= Discretionary spending =

Type of government spending

In American public finance, discretionary spending is government spending implemented through an appropriations bill. This spending is an optional part of fiscal policy, in contrast to social programs for which funding is mandatory and determined by the number of eligible recipients. Some examples of areas funded by discretionary spending are national defense, foreign aid, education and transportation.

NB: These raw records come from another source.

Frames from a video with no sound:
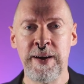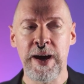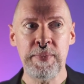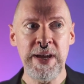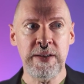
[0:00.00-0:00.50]

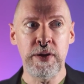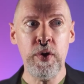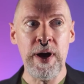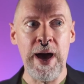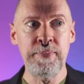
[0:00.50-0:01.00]
I'm like,
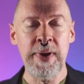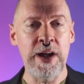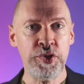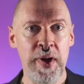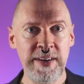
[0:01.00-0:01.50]
no, I'm
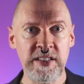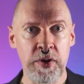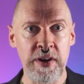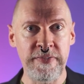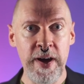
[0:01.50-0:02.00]
not trying to
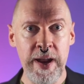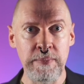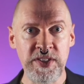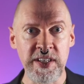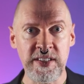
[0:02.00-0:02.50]
start a fight.
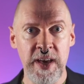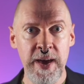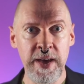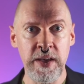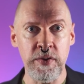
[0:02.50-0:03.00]
I'm just
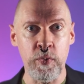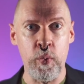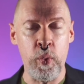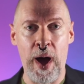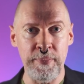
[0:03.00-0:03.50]

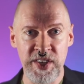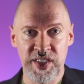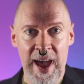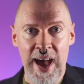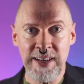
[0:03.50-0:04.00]
saying, I'm
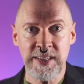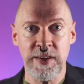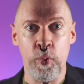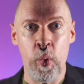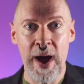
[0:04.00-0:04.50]
just
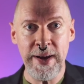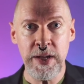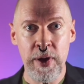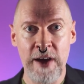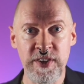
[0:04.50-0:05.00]
asking, why do
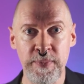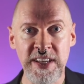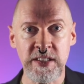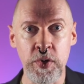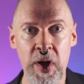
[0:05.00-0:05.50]
you have to
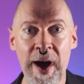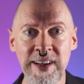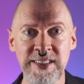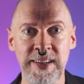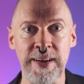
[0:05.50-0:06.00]
be so
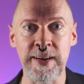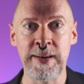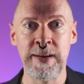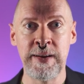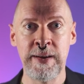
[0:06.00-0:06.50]
caustic?
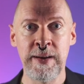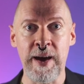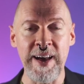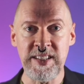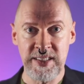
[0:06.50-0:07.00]

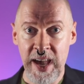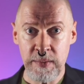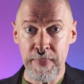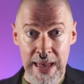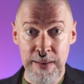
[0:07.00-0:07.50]
I
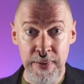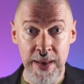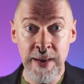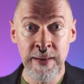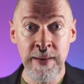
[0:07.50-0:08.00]
said
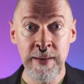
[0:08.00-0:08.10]
maybe.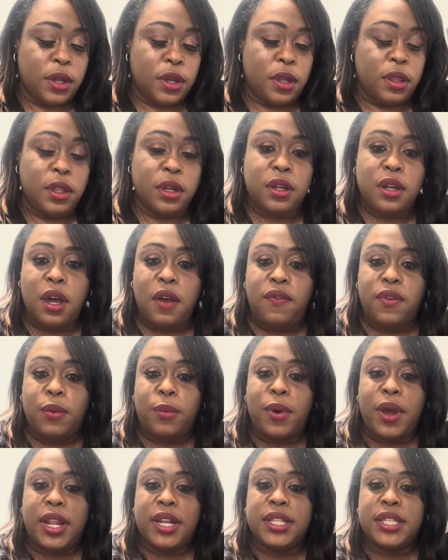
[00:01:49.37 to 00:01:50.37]
the cover
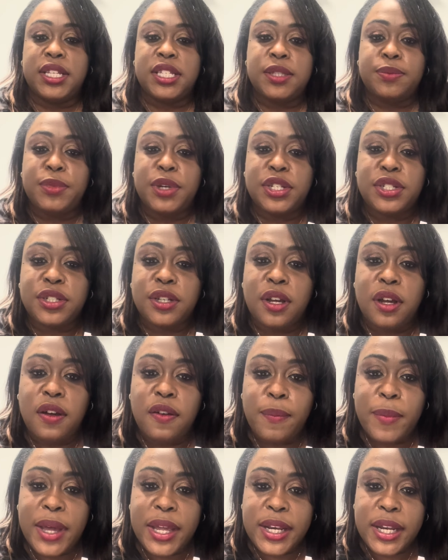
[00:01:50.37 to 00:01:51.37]
probably this much of
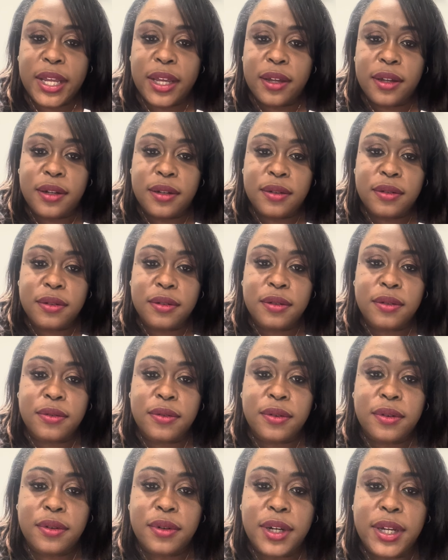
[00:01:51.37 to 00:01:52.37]
my nail,
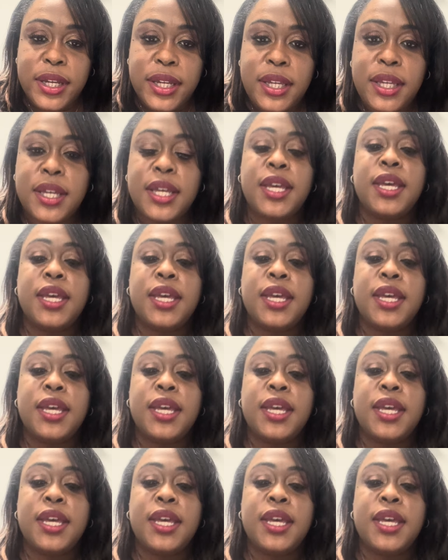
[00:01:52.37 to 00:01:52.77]
right?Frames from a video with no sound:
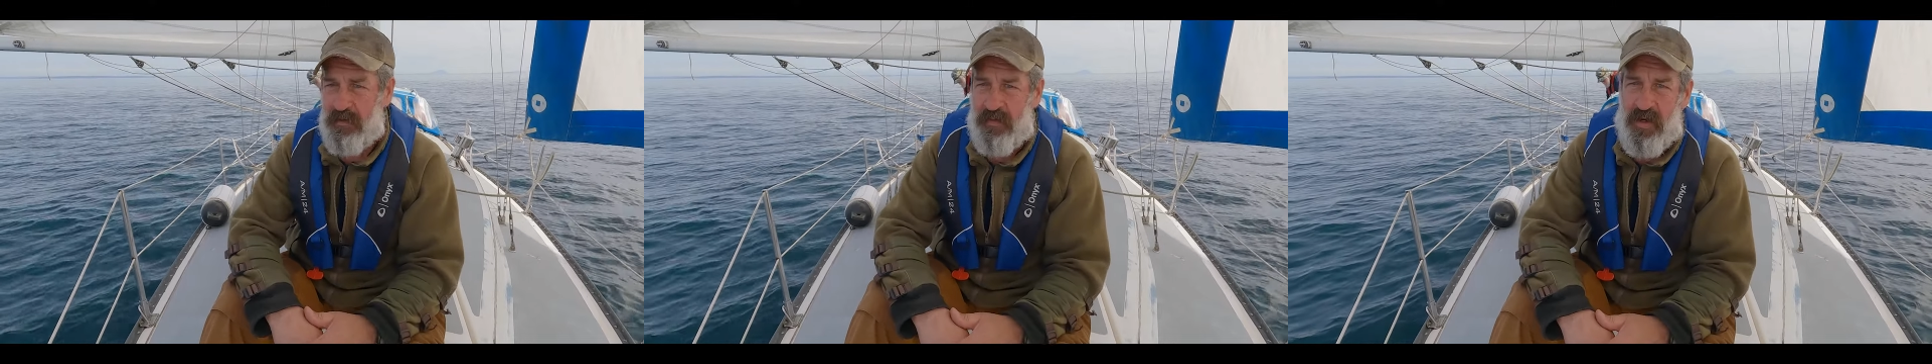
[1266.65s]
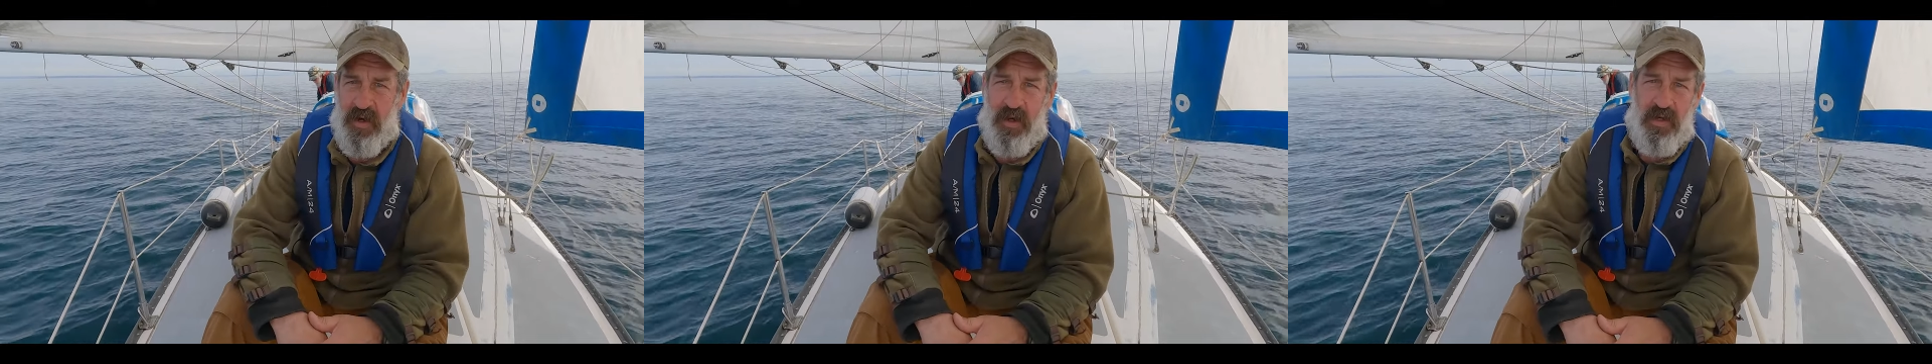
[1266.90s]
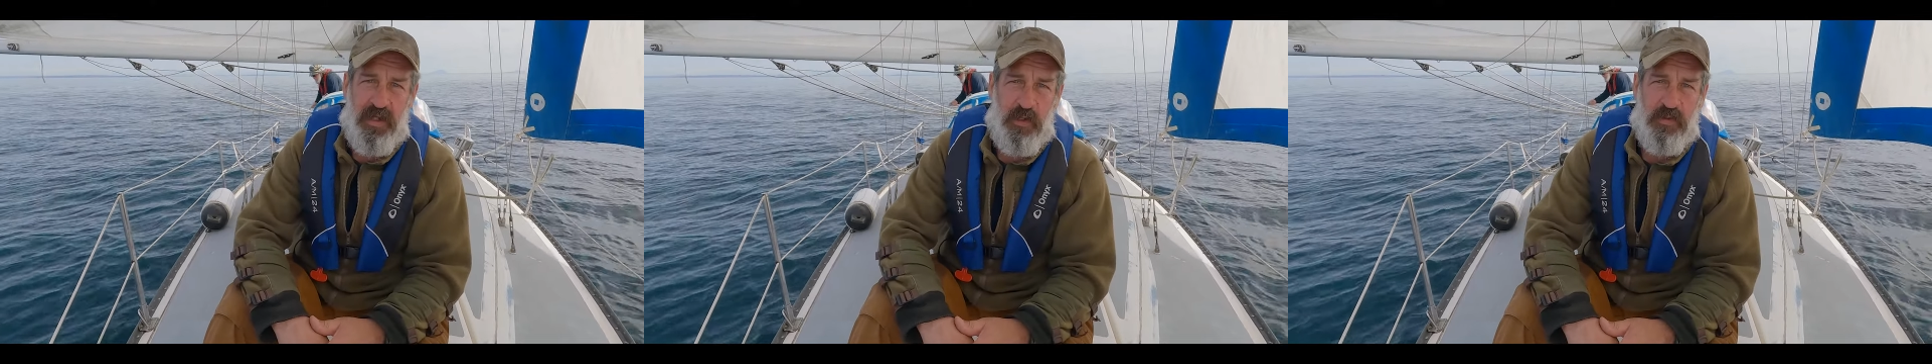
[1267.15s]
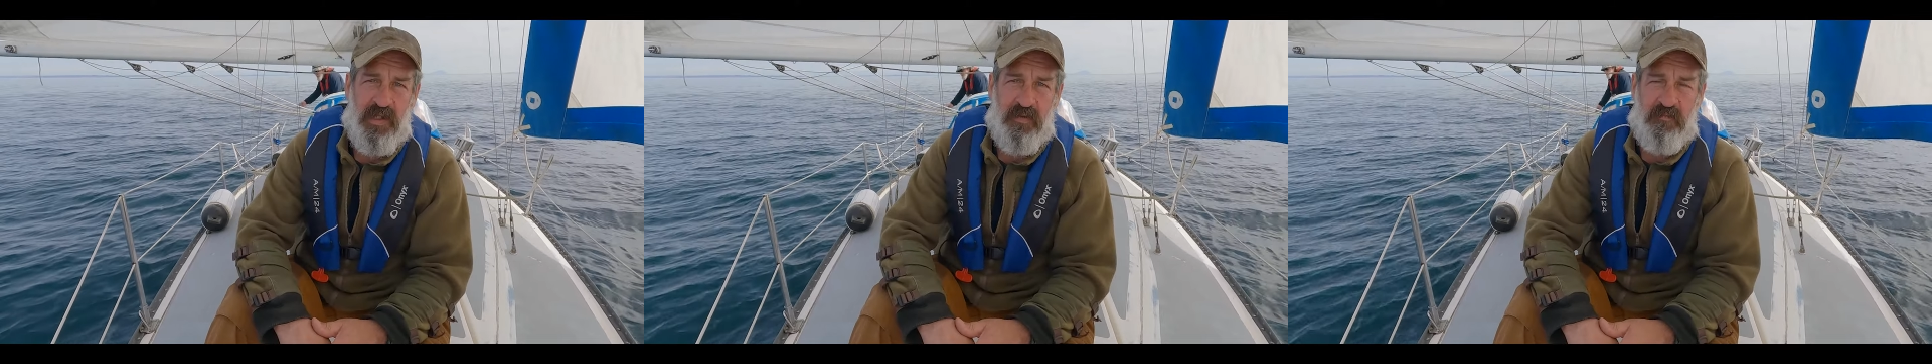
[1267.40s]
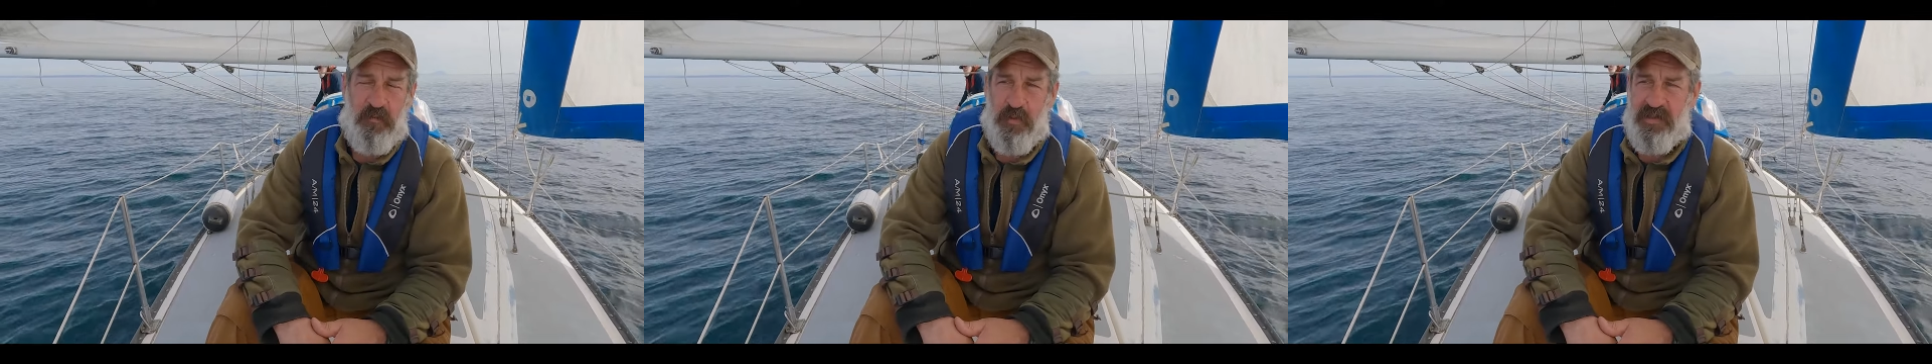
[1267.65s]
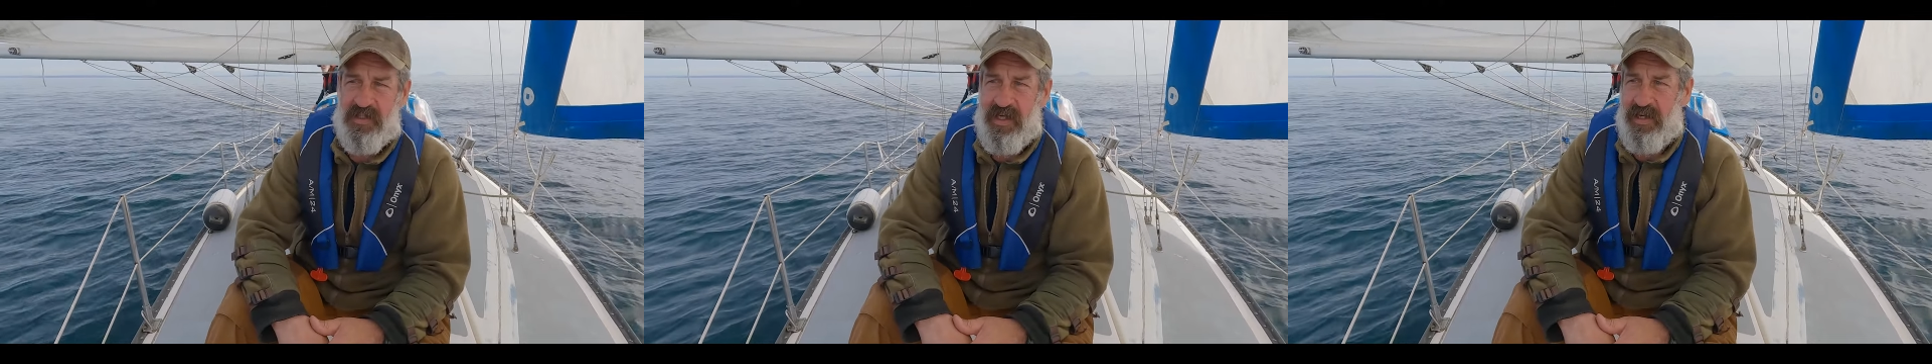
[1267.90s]
and using the
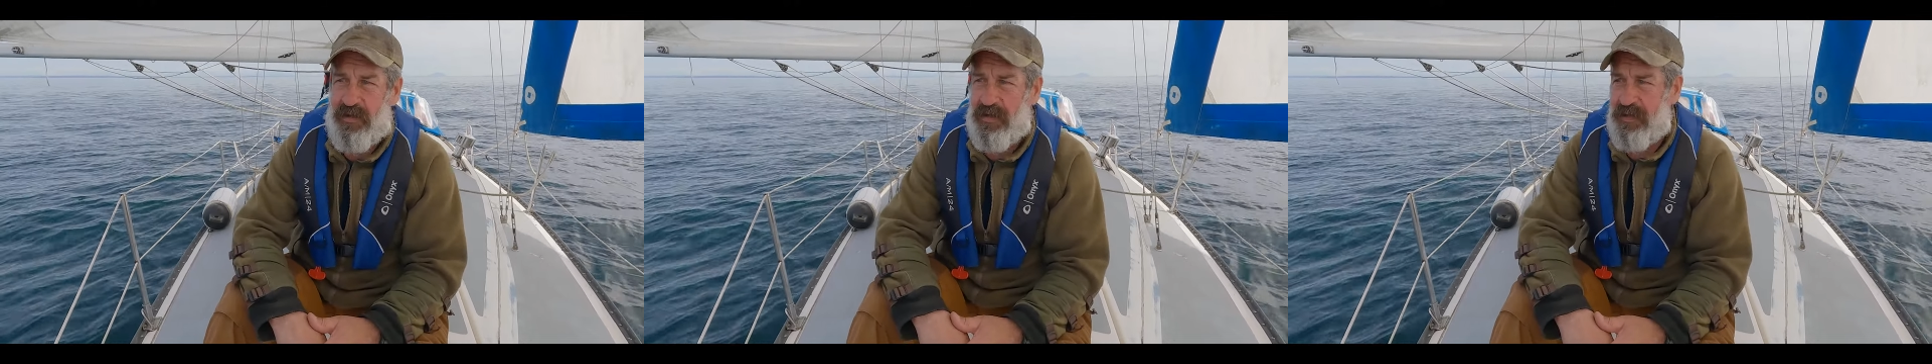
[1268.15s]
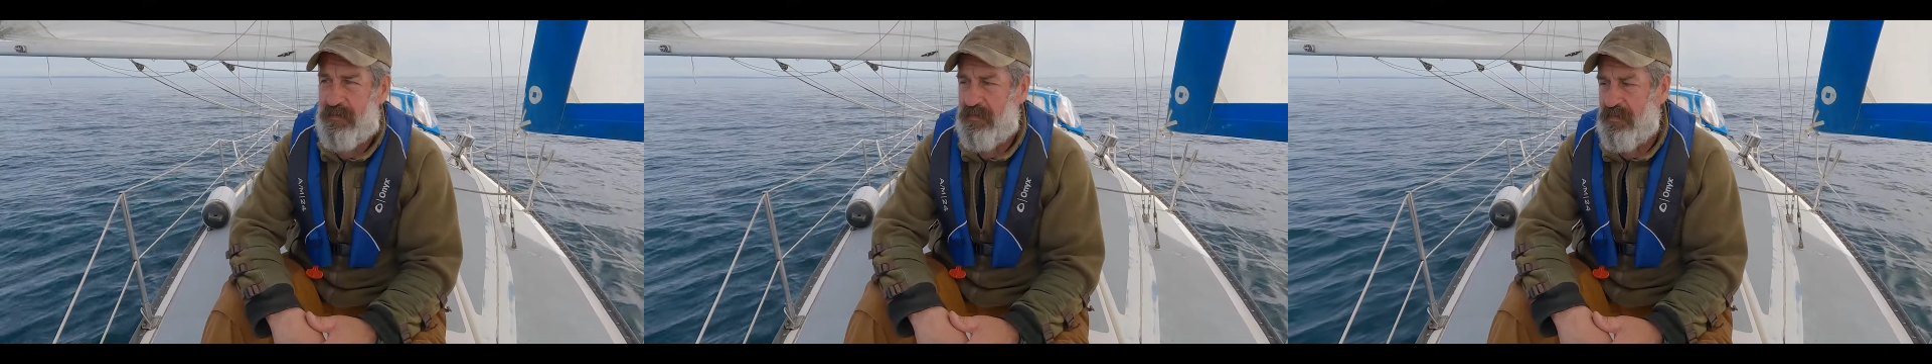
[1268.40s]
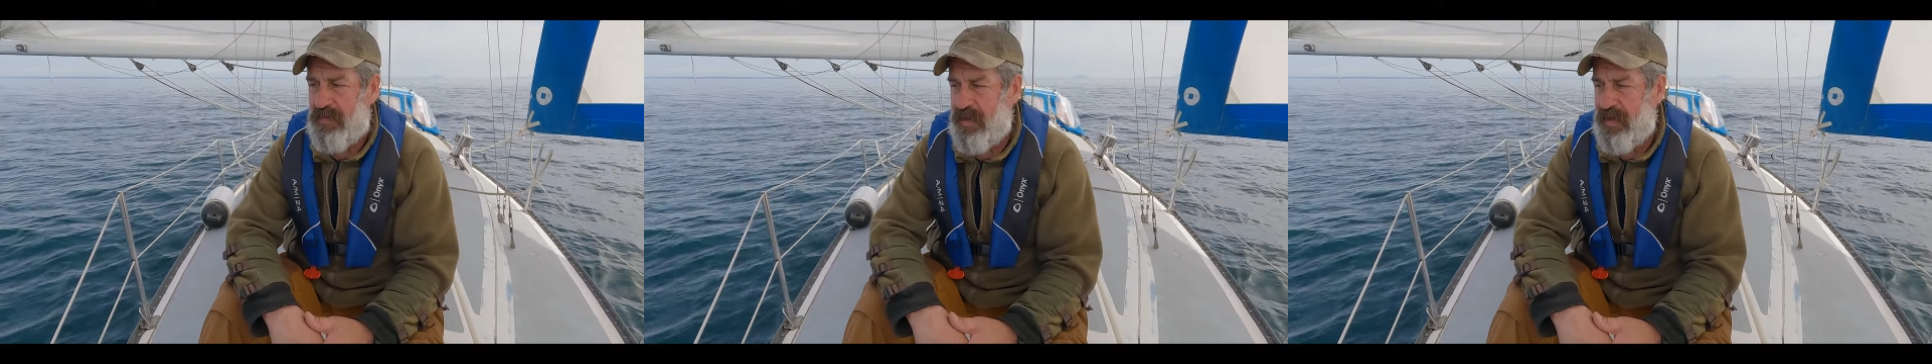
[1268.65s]
foresail and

== United States discretionary spending ==
In the United States, discretionary spending refers to optional spending set by appropriation levels each year, at the discretion of Congress. During the budget process, Congress issues a budget resolution which includes levels of discretionary spending, deficit projections, and instructions for changing entitlement programs and tax policy. After setting discretionary spending levels, both the House Appropriations Committee and Senate Appropriations Committee divide the agreed-upon amount of discretionary spending into twelve suballocations for each of their twelve subcommittees. These subcommittees produce twelve annual appropriation bills for the next fiscal year. While these bills are subject to revision as they move through hearings, markups, Floor consideration, and conference, the level of discretionary spending remains constrained by the budget resolution. Eventually, these twelve bills must be approved by the full Appropriations Committee, followed by both Houses of Congress. Once passed, the president either signs them, vetoes them, or allows them to become law by not signing them within ten days.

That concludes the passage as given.